Perlawanan frontal dari Entong Gendut dan kawan-kawan terjadi pada 15 April 1916 di depan Villa
Nova, milik seorang tuan tanah Eropa yang bernama Lady Rollinson. Lady Rollinson adalah seorang
Eropa yang memiliki tanah dengan areal sangat luas di daerah Cililitan. Pada saat itu, kelompok
Entong Gendut melempari mobil milik tuan tanah dari Tanjung Oost bernama Ament yang sedang
berkunjung ke rumah Lady Rollinson sebagai tamu undangan dalam pesta yang diselenggarakan
sang Lady.
Tak hanya sampai disitu, menjelang malam hari ketika pesta di villa Lady mencapai klimaks nya,
kelompok Entong Gendut membuat sabotase dan kerusuhan yang menyebabkan pesta tersebut
berhenti. Peristiwa ini membuat nama Entong Gendut masuk daftar hitam perburuan aparat
keamanan Belanda di Batavia.
Berbagai upaya yang dilakukan pihak pemerintah kolonial untuk menangkap Entong Gendut pun
dilakukan. Hingga akhirnya, Wedana dari Meester Cornelis dan pasukan polisi Belanda berhasil
mengepung rumah Entong Gendut di daerah Batuampar pada pertengahan bulan April 1916.
Entong Gendut menghadapi Wedana dan pasukannya dengan membawa tombak, keris dan
bendera merah berlambang bulan sabit putih. Sambil mengklaim bahwa dirinya adalah raja muda
dari Betawi, ia dan kelompoknya menyerang pasukan Wedana secara frontal. Pertempuran antara
penindas dengan pihak tertindas pun berkecamuk. Dalam pertempuran tersebut, kelompok Entong
Gendut yang dibantu rakyat berhasil menawan wedana. Namun hal tersebut harus ditebus dengan
kematian Entong Gendut oleh peluru pasukan Belanda. Entong Gendut pun tewas sebagai
pengacau bagi penguasa kolonial, namun pahlawan bagi rakyat pribumi di Condet dan Batavia pada
umumnya.
Kondisi ketertindasan yang dialami kaum tani hingga akhirnya membuahkan perlawanan Entong
Gendut serta rakyat tani di Condet puluhan tahun lalu seolah menjadi tayangan sejarah yang terus
berulang sampai kini. Produksi berbagai regulasi yang tidak berpihak pada rakyat tani namun
menguntungkan korporasi (sebagai tuan tanah dalam moda produksi kapitalis) mulai terjadi di era
Orde Baru, dan semakin masif pada era reformasi.

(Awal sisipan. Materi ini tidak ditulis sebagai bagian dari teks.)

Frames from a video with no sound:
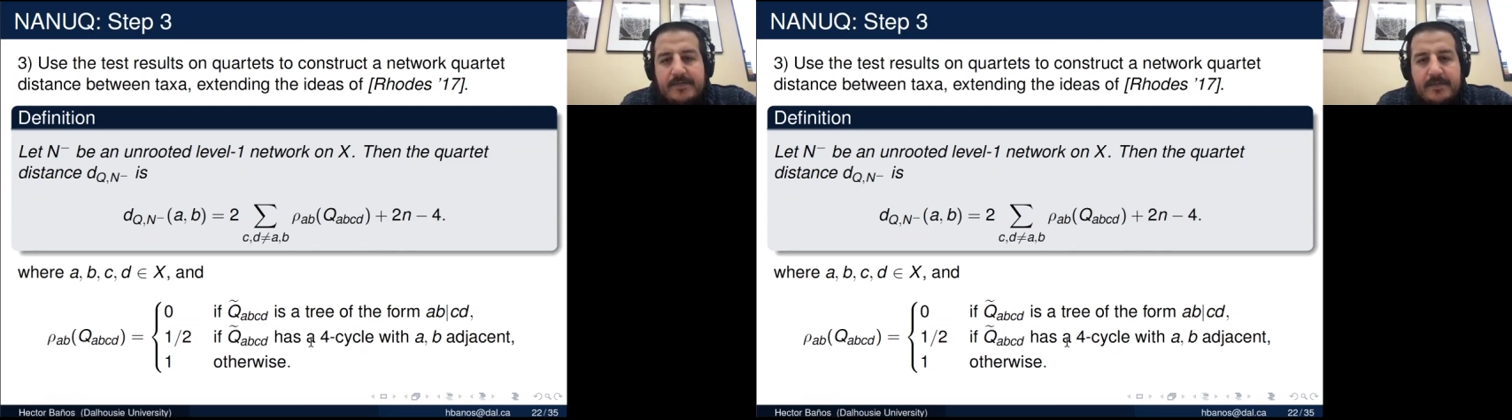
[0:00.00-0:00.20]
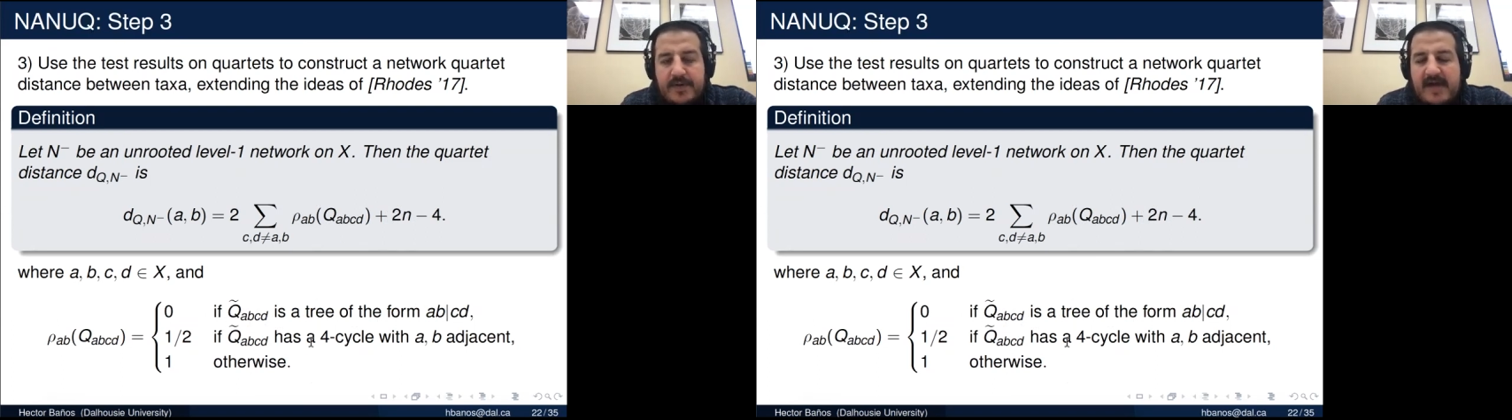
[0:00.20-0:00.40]

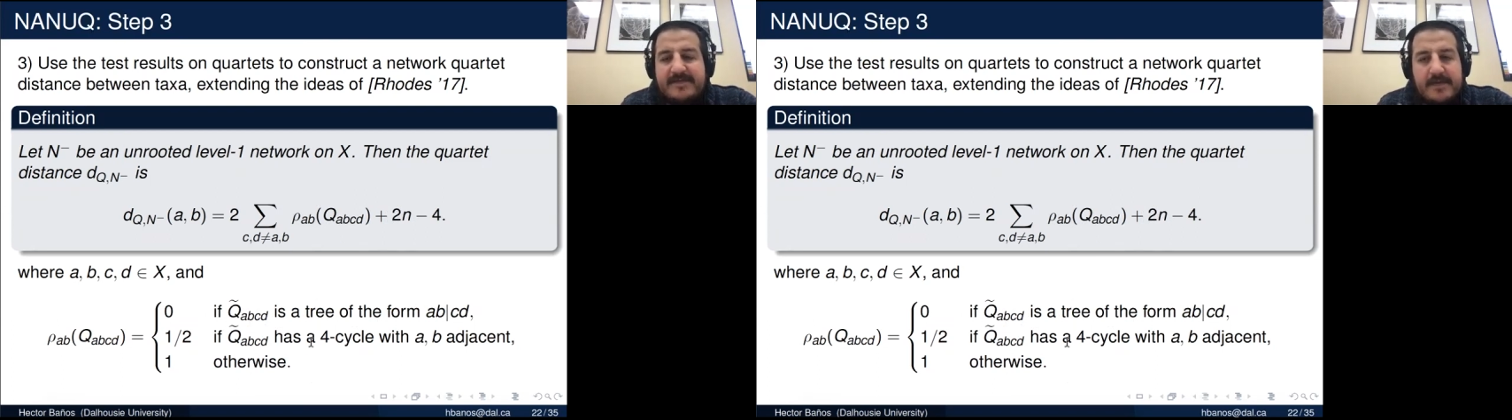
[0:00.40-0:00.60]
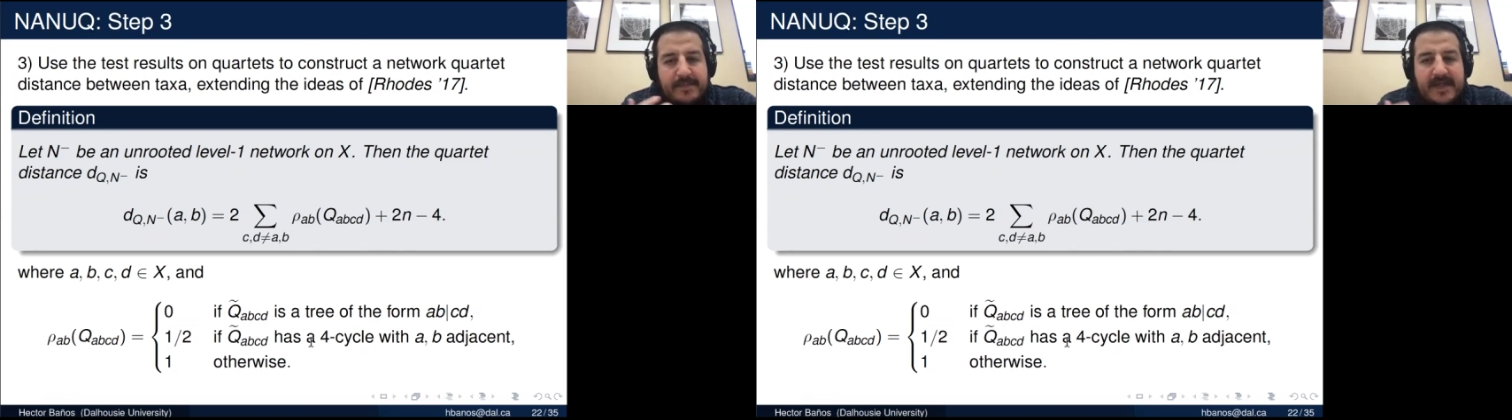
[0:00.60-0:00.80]
when you have
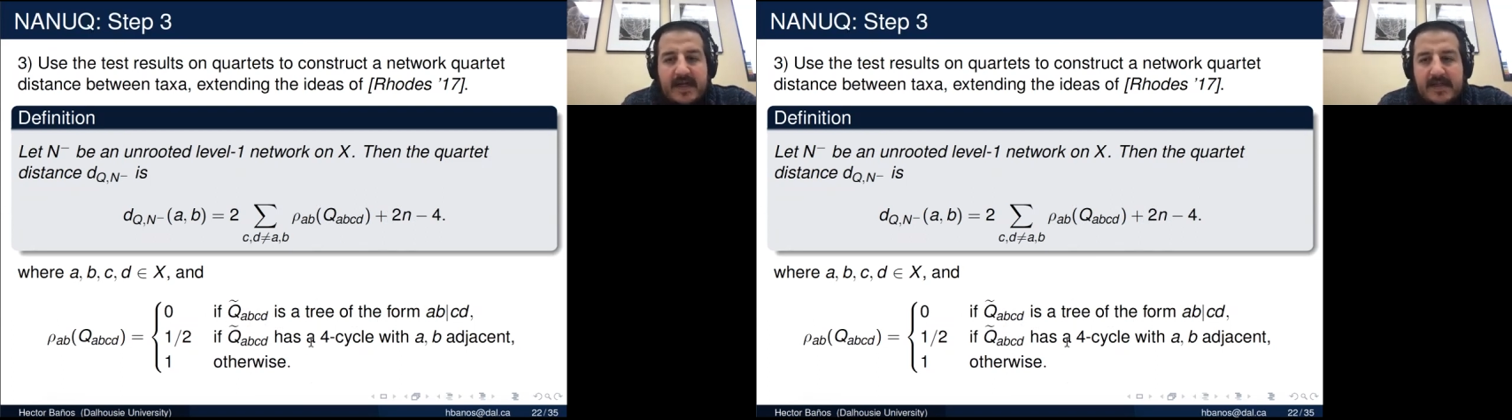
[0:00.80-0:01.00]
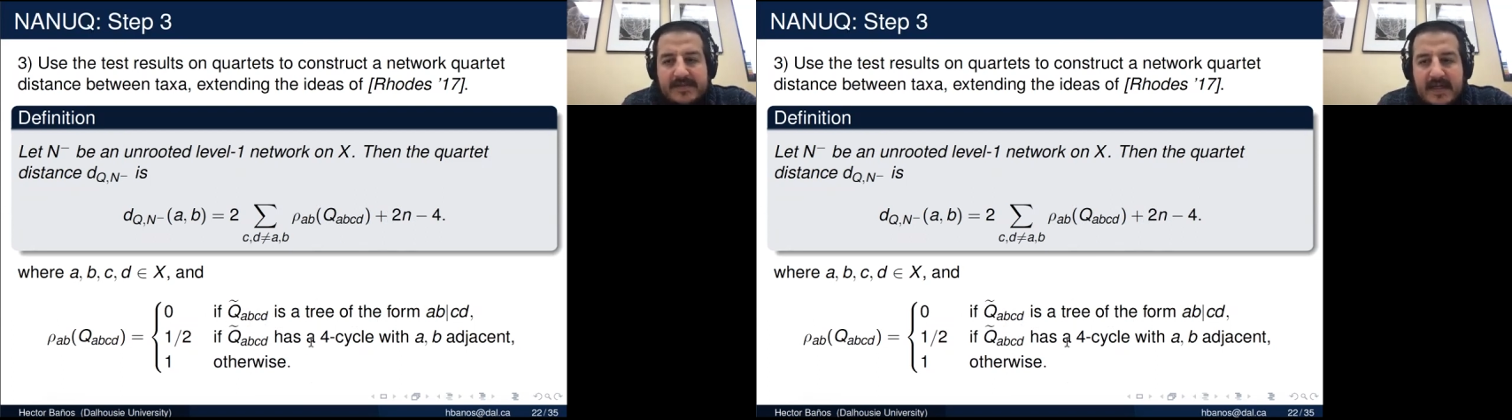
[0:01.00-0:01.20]
something
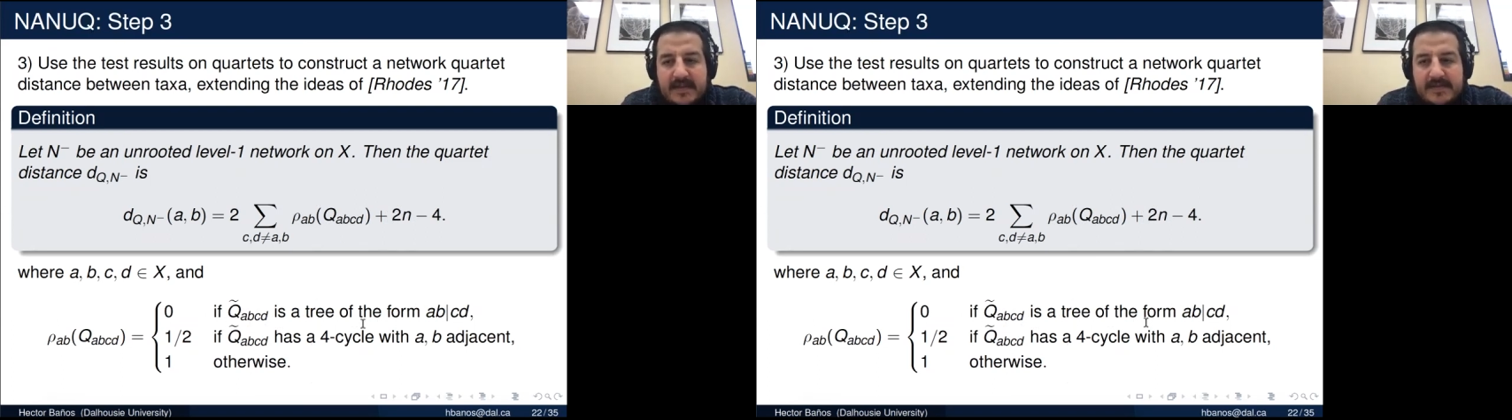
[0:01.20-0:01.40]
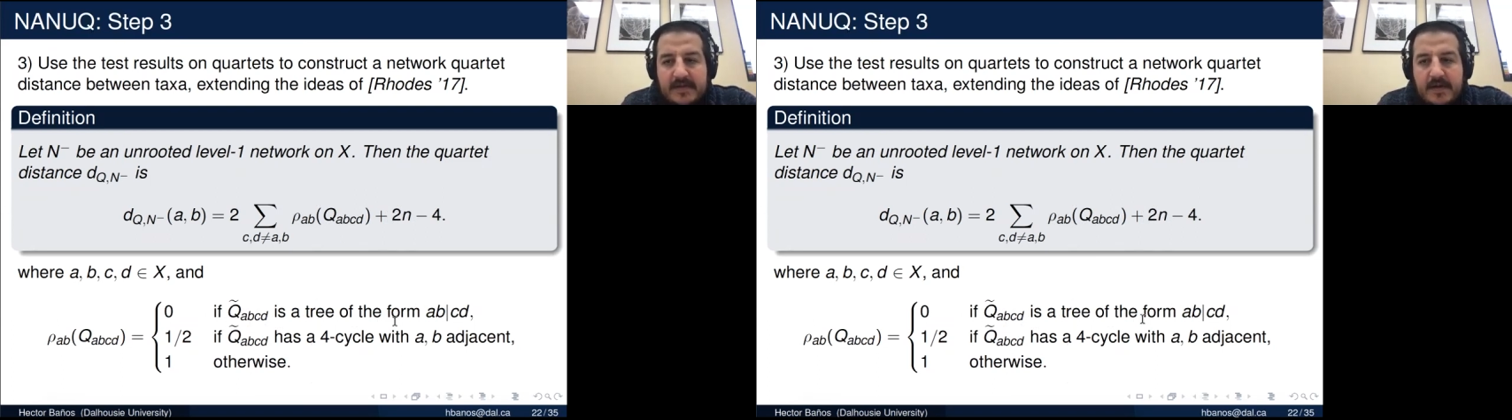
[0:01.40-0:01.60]
else that
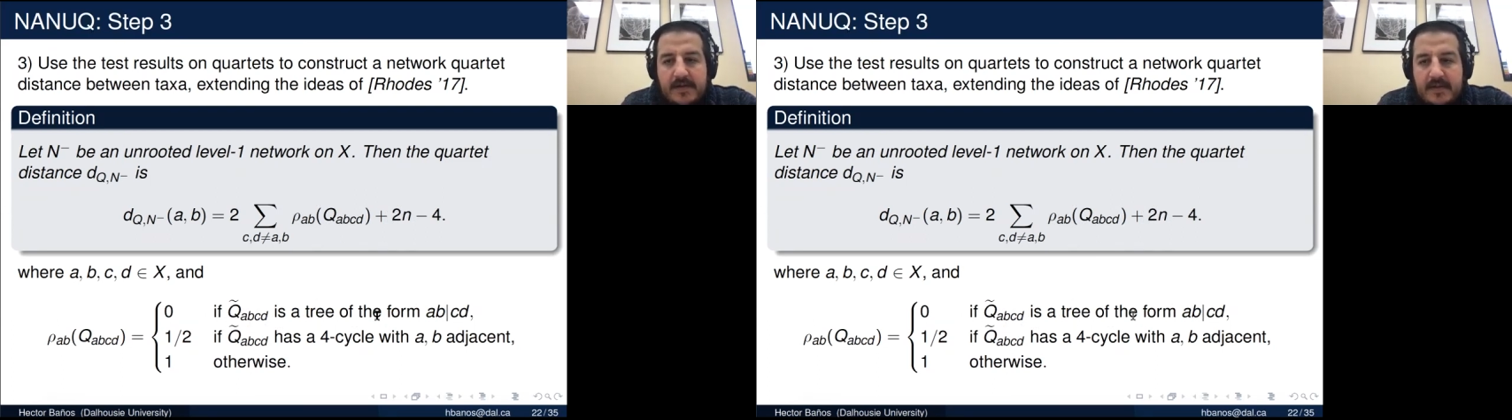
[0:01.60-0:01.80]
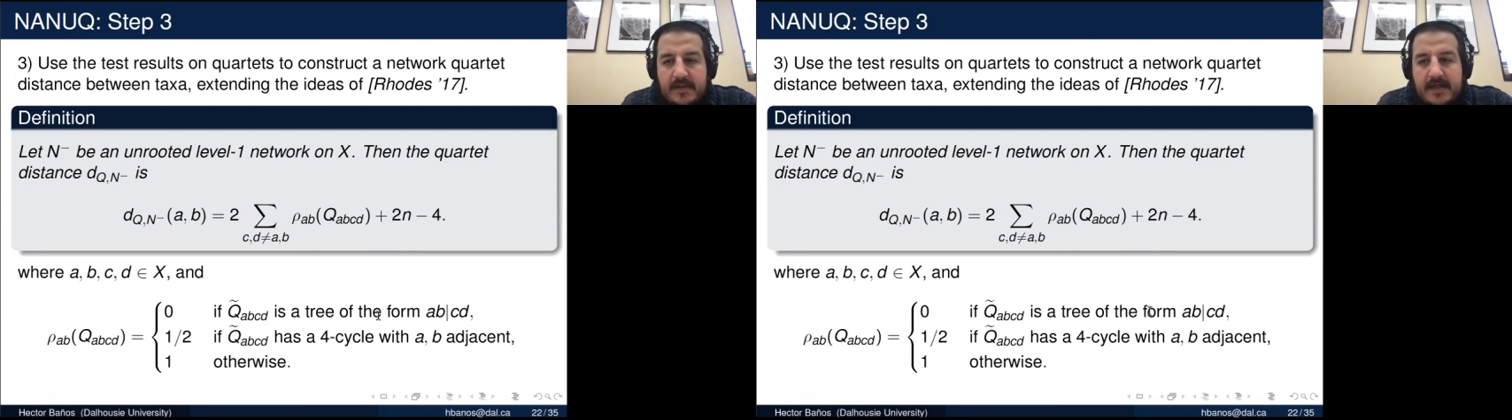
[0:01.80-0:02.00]
is
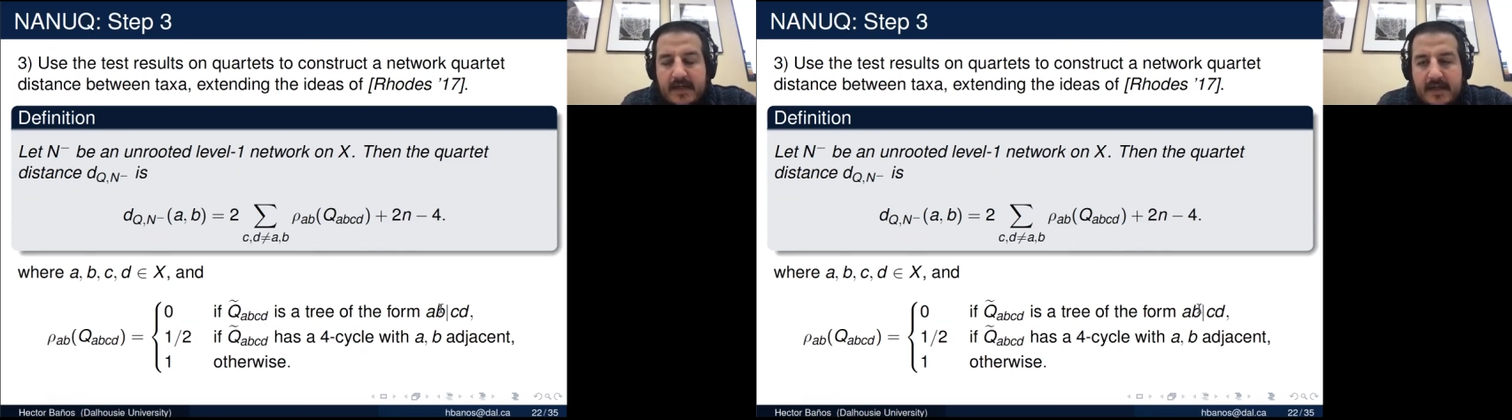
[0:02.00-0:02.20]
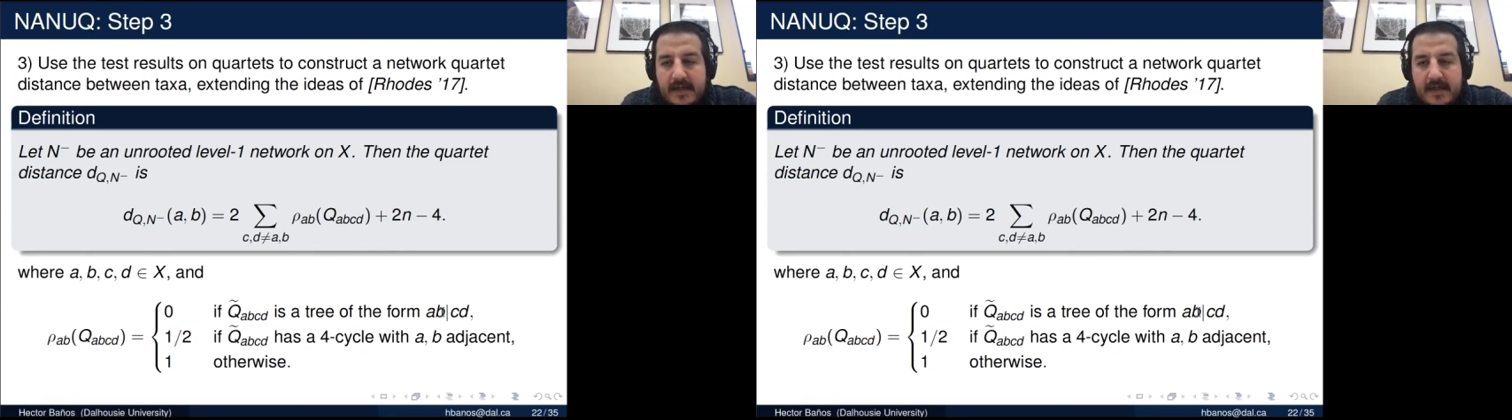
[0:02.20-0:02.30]
not like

Perampasan tanah, penggusuran, pemenjaraan hingga pembunuhan para aktifis petani menjadi hal
yang lumrah di era reformasi sekaligus era neo-liberal ini. Bahkan penindasan bagi kaum tani makin
menjadi tatkala pemerintahan SBY-Boediono serta parlemen berniat mengesahkan RUU
Pengadaan Tanah paling lambat akhir tahun ini. Draft RUU yang lebih banyak memihak kepentingan
pemodal di bidang infrastruktur ini merupakan karpet merah bagi kaum kapitalis, namun kuburan
bagi kaum tani. Figur dan semangat Entong Gendut serta kawan-kawannya masih dibutuhkan ketika
penghisapan darah kaum tani masih dilakukan oleh aparatur kekuasaan politik dan ekonomi,
semangat untuk melawan sebelum mereka menghisap habis darah kaum tani negeri ini.